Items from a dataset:
────────────────

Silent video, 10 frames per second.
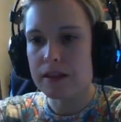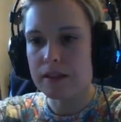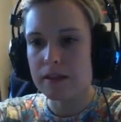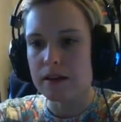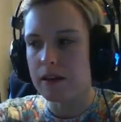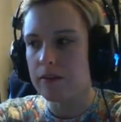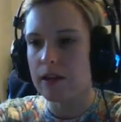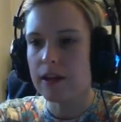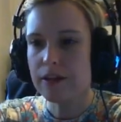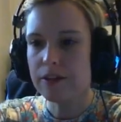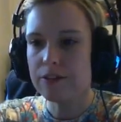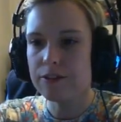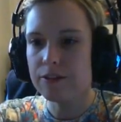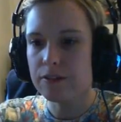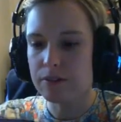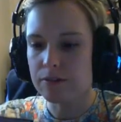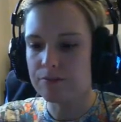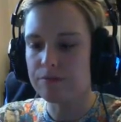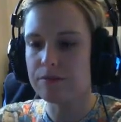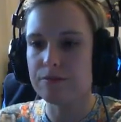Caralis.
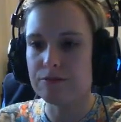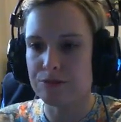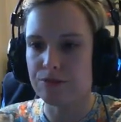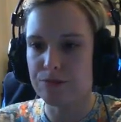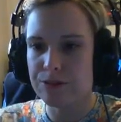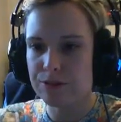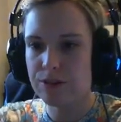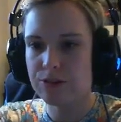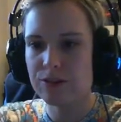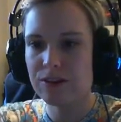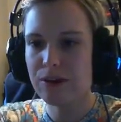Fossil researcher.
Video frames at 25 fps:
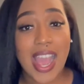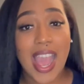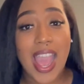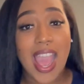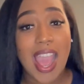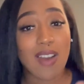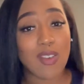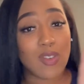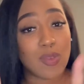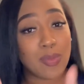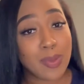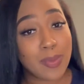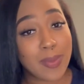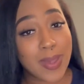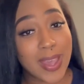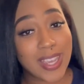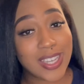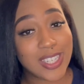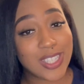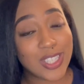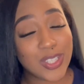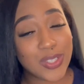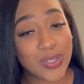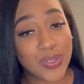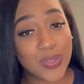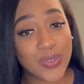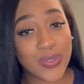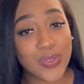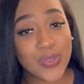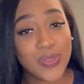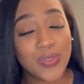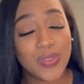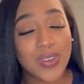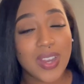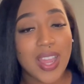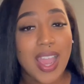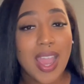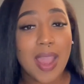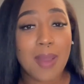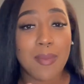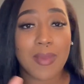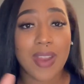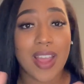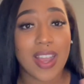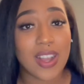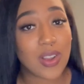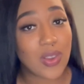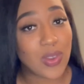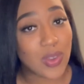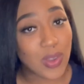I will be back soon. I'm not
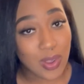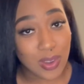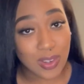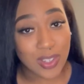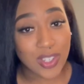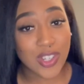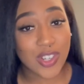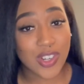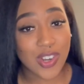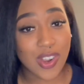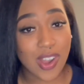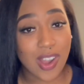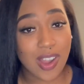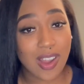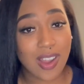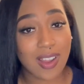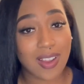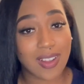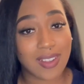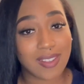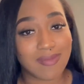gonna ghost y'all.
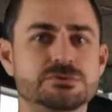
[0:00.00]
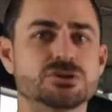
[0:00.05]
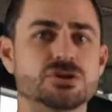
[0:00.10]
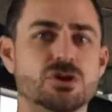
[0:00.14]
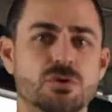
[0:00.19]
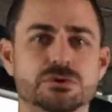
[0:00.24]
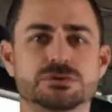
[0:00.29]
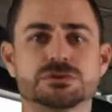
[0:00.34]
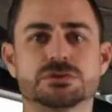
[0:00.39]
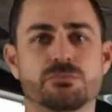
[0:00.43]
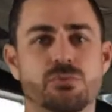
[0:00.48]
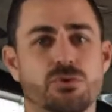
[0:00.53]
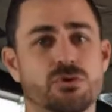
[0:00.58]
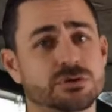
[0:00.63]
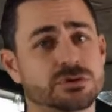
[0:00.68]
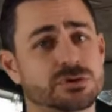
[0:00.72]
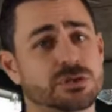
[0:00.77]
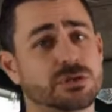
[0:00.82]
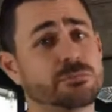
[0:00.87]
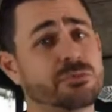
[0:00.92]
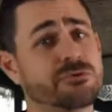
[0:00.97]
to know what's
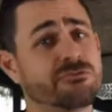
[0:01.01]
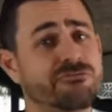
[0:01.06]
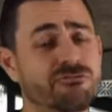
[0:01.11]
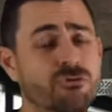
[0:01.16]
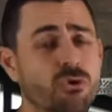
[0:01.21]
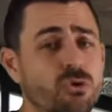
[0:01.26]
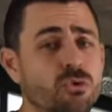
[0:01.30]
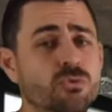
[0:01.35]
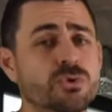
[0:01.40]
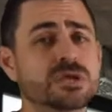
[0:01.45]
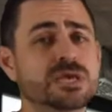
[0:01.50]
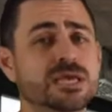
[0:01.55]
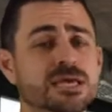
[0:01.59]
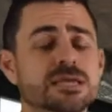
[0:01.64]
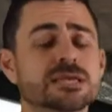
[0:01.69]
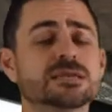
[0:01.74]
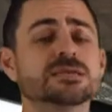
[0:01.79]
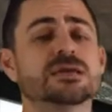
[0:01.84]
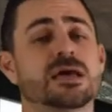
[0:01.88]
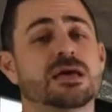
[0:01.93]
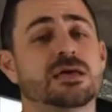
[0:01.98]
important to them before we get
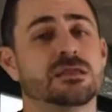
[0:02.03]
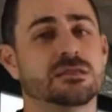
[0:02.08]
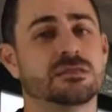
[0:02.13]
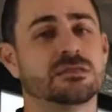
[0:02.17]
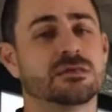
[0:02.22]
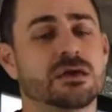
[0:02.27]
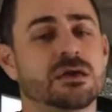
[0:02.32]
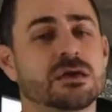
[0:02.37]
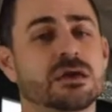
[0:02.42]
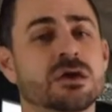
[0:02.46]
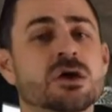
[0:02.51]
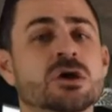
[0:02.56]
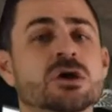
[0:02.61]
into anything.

────────────────

The expected output is every line of the data, unchanged, with the pictures skipped.

Silent video, 10 frames per second.
Caralis.
Fossil researcher.
Video frames at 25 fps:
I will be back soon. I'm not
gonna ghost y'all.
[0:00.00]
[0:00.05]
[0:00.10]
[0:00.14]
[0:00.19]
[0:00.24]
[0:00.29]
[0:00.34]
[0:00.39]
[0:00.43]
[0:00.48]
[0:00.53]
[0:00.58]
[0:00.63]
[0:00.68]
[0:00.72]
[0:00.77]
[0:00.82]
[0:00.87]
[0:00.92]
[0:00.97]
to know what's
[0:01.01]
[0:01.06]
[0:01.11]
[0:01.16]
[0:01.21]
[0:01.26]
[0:01.30]
[0:01.35]
[0:01.40]
[0:01.45]
[0:01.50]
[0:01.55]
[0:01.59]
[0:01.64]
[0:01.69]
[0:01.74]
[0:01.79]
[0:01.84]
[0:01.88]
[0:01.93]
[0:01.98]
important to them before we get
[0:02.03]
[0:02.08]
[0:02.13]
[0:02.17]
[0:02.22]
[0:02.27]
[0:02.32]
[0:02.37]
[0:02.42]
[0:02.46]
[0:02.51]
[0:02.56]
[0:02.61]
into anything.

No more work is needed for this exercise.